[Extracted records]
-.-.-
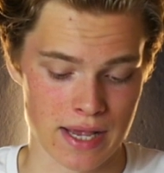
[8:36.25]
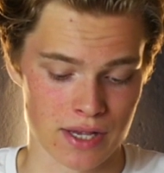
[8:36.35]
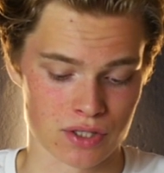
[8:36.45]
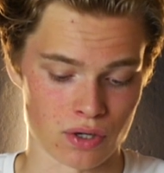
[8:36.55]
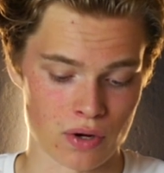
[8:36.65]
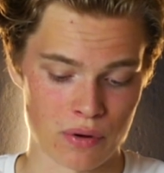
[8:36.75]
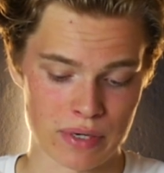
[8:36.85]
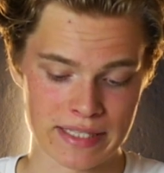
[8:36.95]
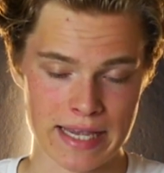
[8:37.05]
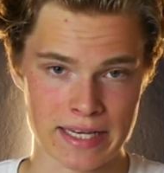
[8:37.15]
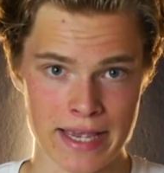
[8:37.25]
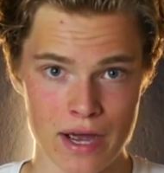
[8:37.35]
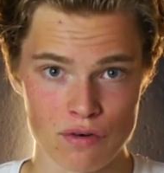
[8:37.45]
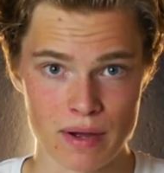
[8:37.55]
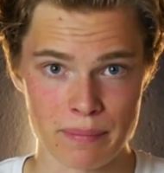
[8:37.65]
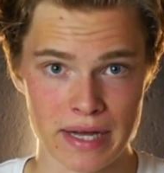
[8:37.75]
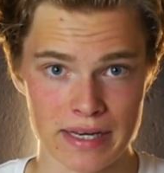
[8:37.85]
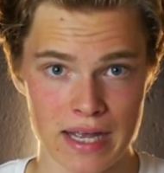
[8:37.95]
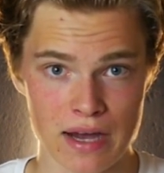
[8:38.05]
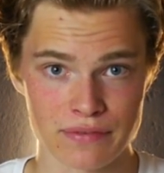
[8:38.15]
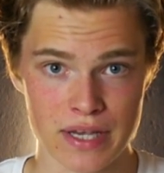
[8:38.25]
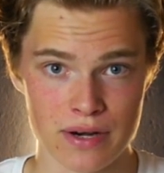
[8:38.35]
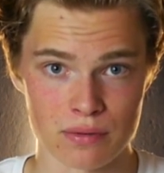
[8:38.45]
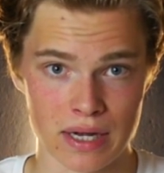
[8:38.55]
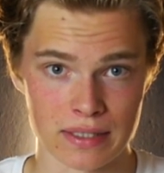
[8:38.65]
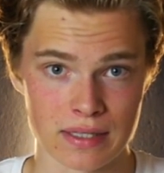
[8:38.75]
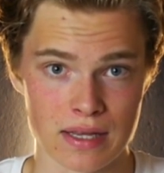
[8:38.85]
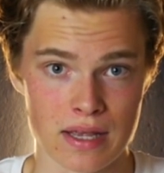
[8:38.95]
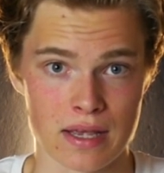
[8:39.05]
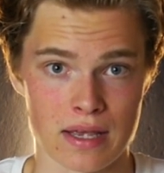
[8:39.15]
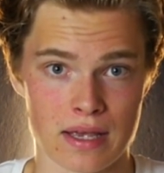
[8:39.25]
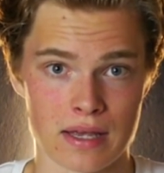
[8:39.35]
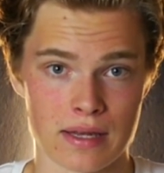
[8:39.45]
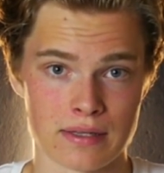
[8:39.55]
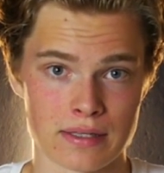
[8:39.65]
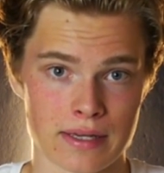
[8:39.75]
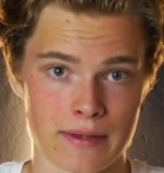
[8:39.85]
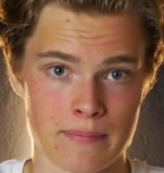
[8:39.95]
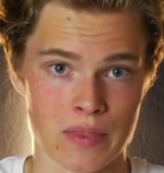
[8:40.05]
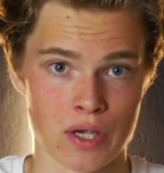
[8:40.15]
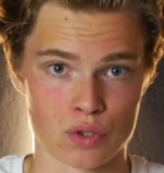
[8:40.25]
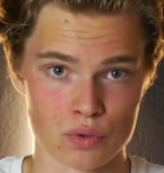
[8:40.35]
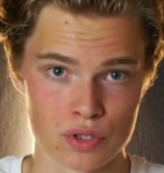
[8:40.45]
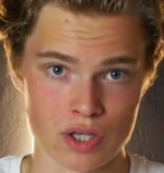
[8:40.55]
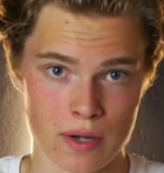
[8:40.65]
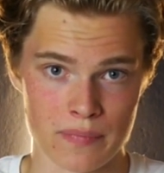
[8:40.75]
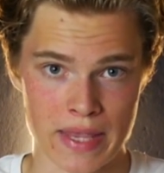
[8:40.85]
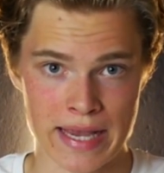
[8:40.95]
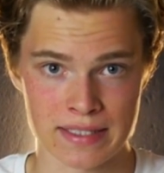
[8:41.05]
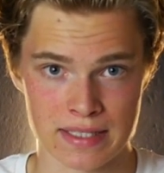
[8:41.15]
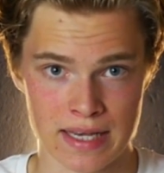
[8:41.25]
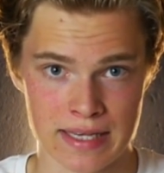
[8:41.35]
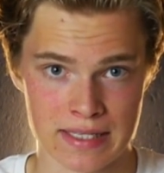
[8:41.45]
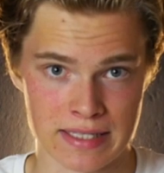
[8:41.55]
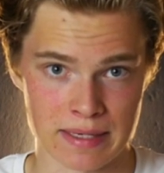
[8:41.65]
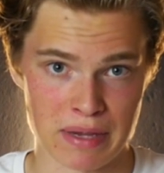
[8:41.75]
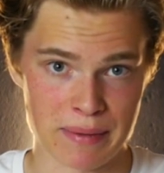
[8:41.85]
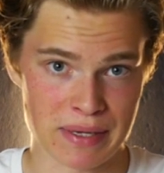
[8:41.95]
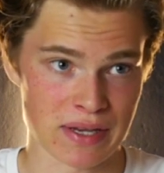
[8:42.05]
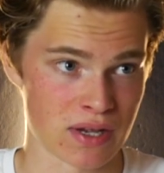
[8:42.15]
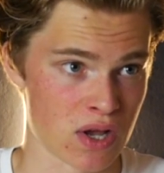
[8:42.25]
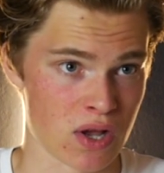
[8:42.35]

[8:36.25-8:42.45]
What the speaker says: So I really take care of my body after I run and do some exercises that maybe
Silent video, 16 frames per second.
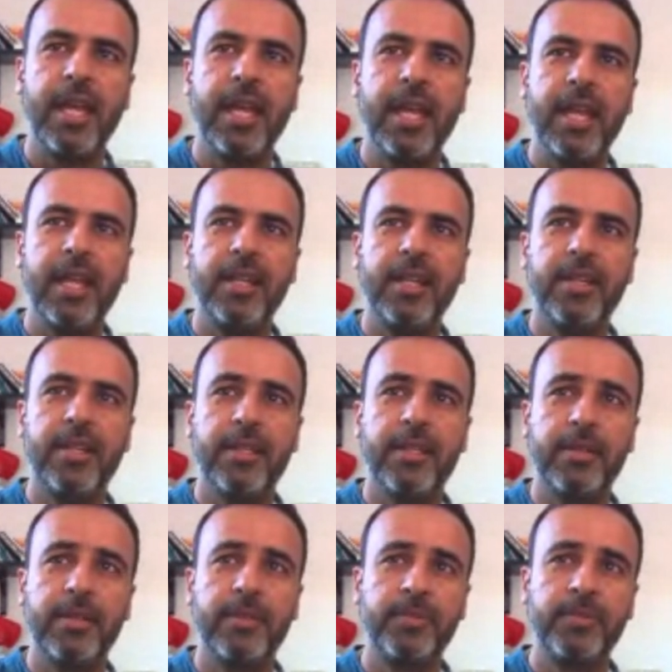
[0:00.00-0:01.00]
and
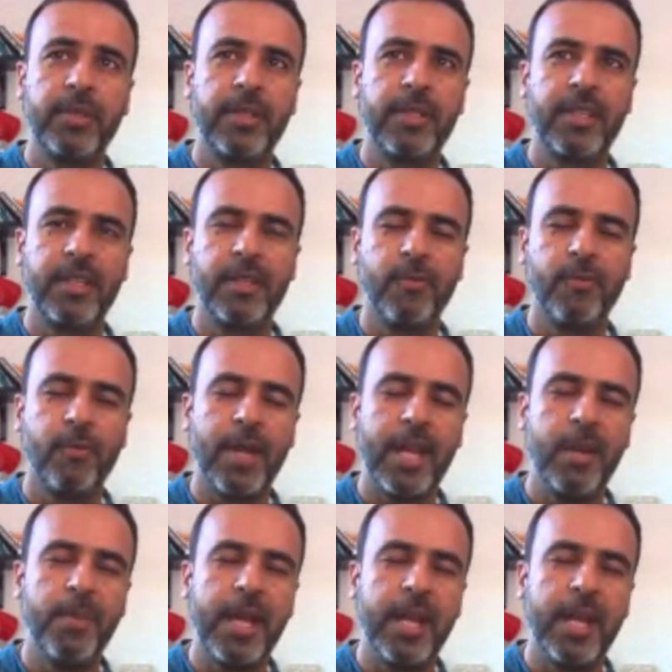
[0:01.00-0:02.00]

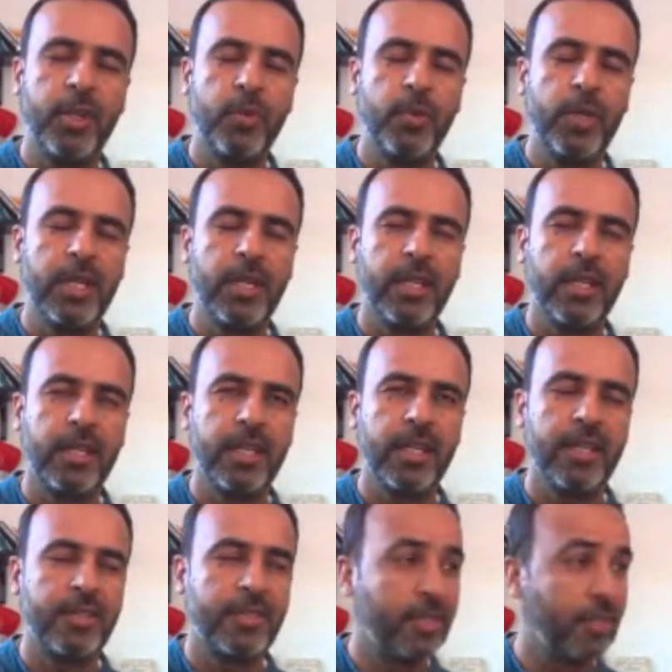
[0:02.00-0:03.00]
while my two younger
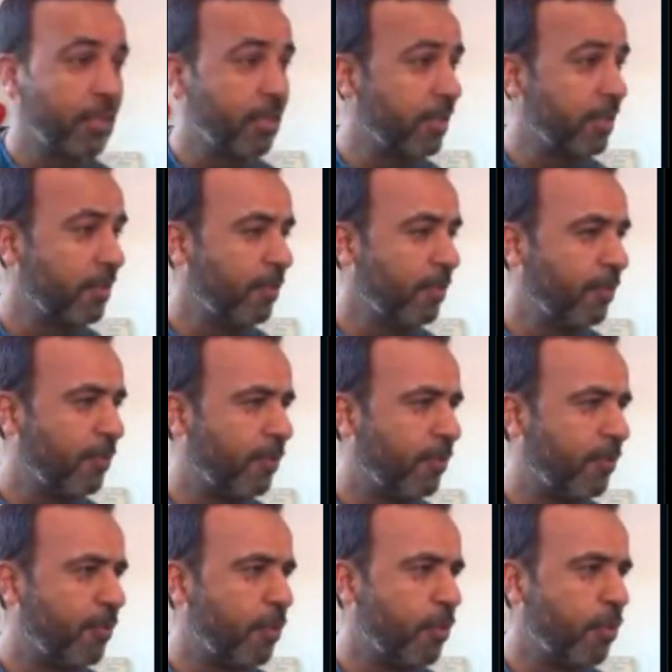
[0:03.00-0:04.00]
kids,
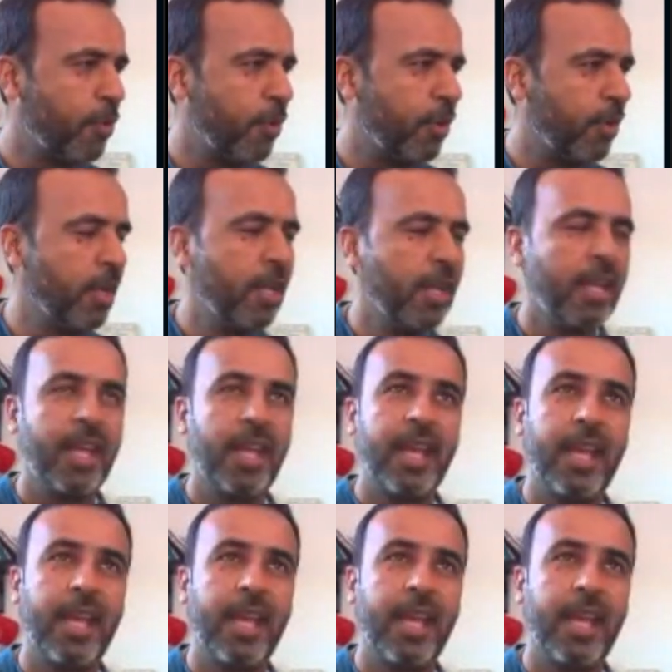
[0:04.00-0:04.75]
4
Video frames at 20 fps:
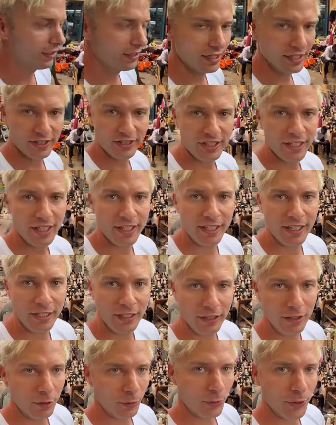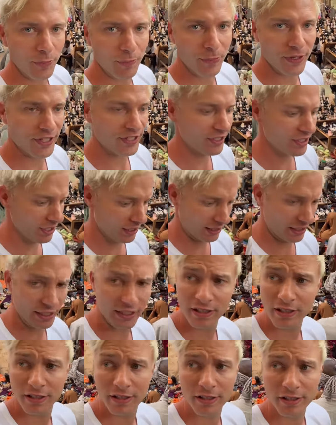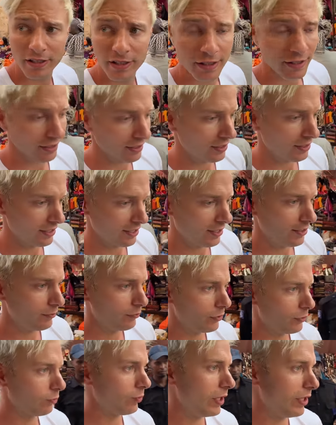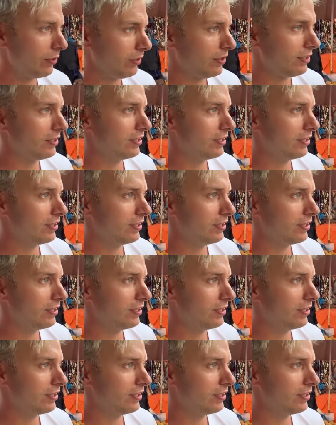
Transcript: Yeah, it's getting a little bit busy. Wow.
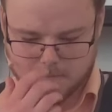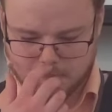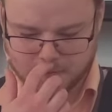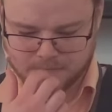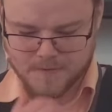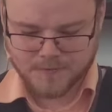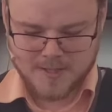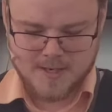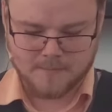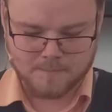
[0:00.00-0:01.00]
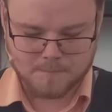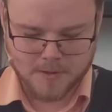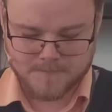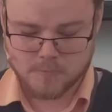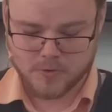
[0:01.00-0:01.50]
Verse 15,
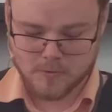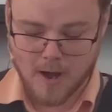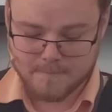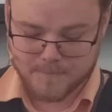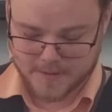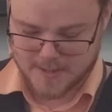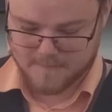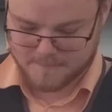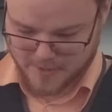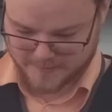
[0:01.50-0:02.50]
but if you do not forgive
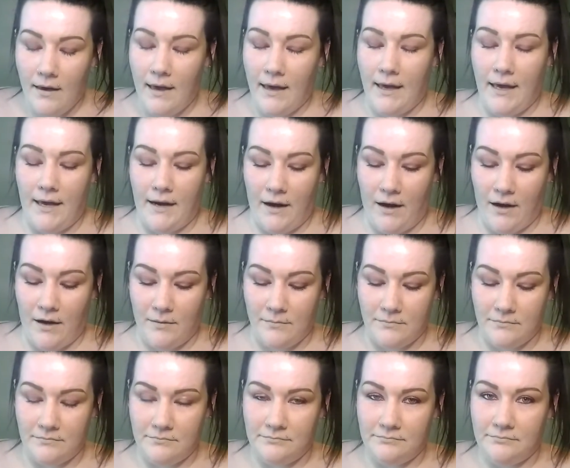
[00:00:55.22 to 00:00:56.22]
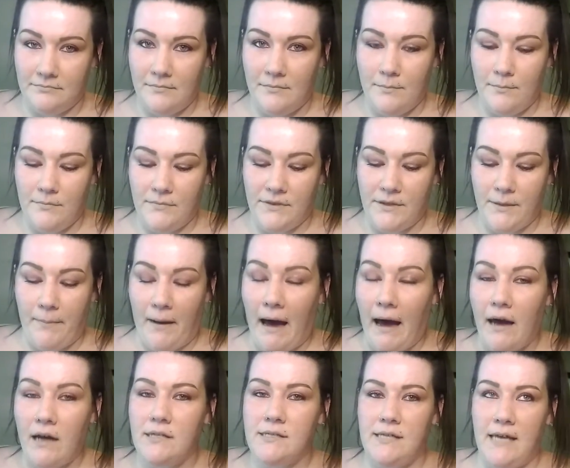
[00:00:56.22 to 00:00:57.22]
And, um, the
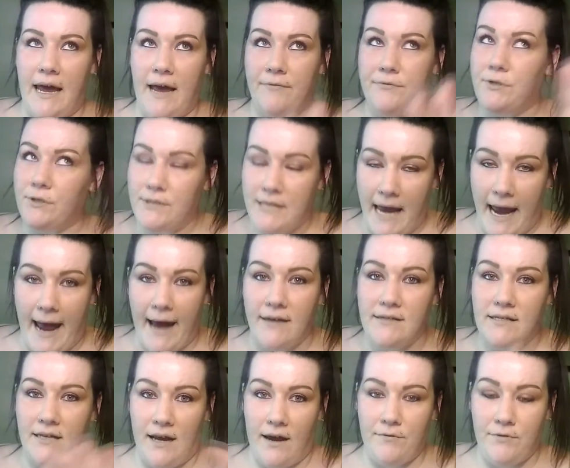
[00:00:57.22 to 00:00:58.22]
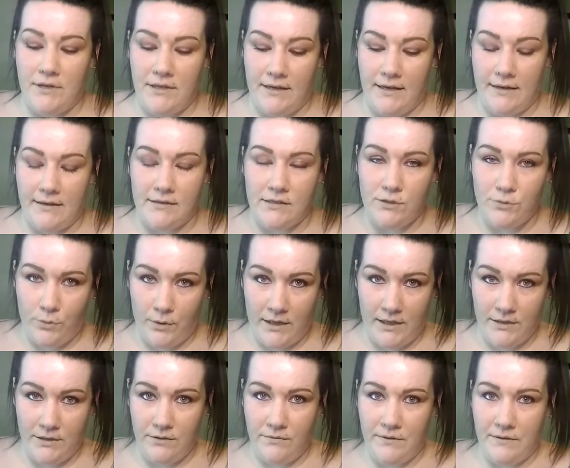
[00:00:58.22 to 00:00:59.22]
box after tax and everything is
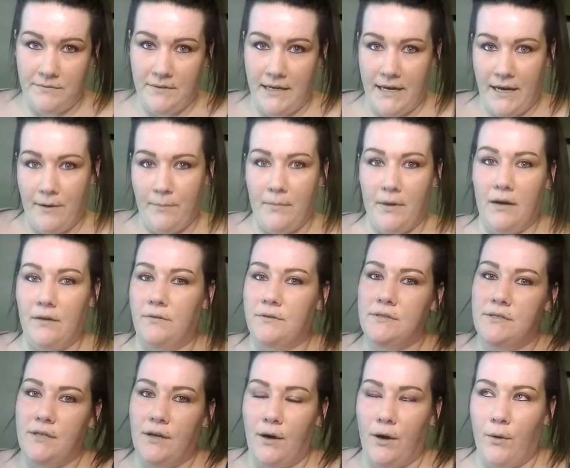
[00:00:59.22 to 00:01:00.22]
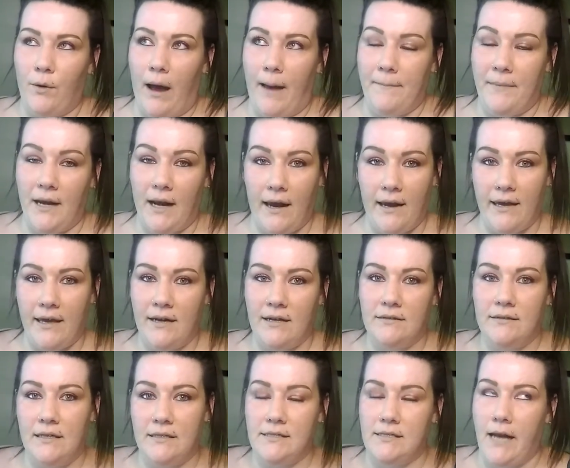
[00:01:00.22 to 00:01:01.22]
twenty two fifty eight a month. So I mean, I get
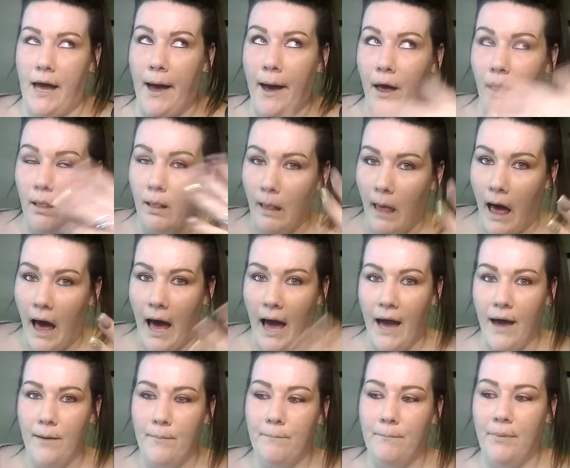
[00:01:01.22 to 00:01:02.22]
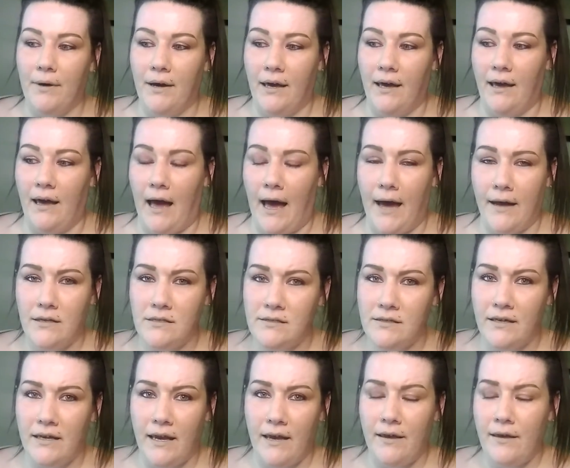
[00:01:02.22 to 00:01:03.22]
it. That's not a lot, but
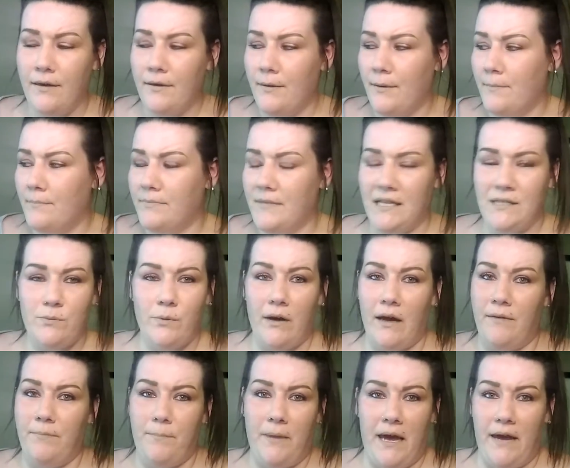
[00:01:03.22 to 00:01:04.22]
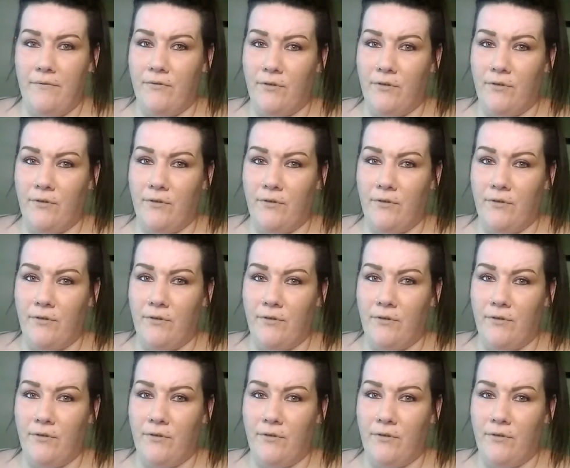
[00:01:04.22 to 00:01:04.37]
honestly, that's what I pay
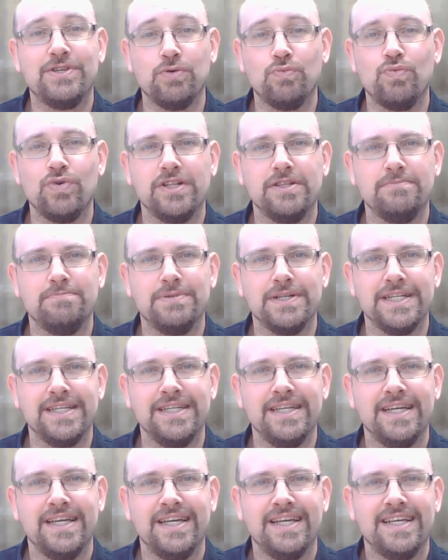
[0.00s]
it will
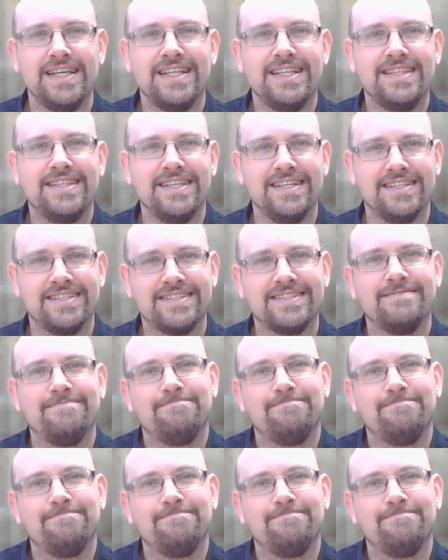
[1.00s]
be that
-.-.-
Task — Copy out each line of the records that holds the string "frames".

Task answer —
Silent video, 16 frames per second.
Video frames at 20 fps:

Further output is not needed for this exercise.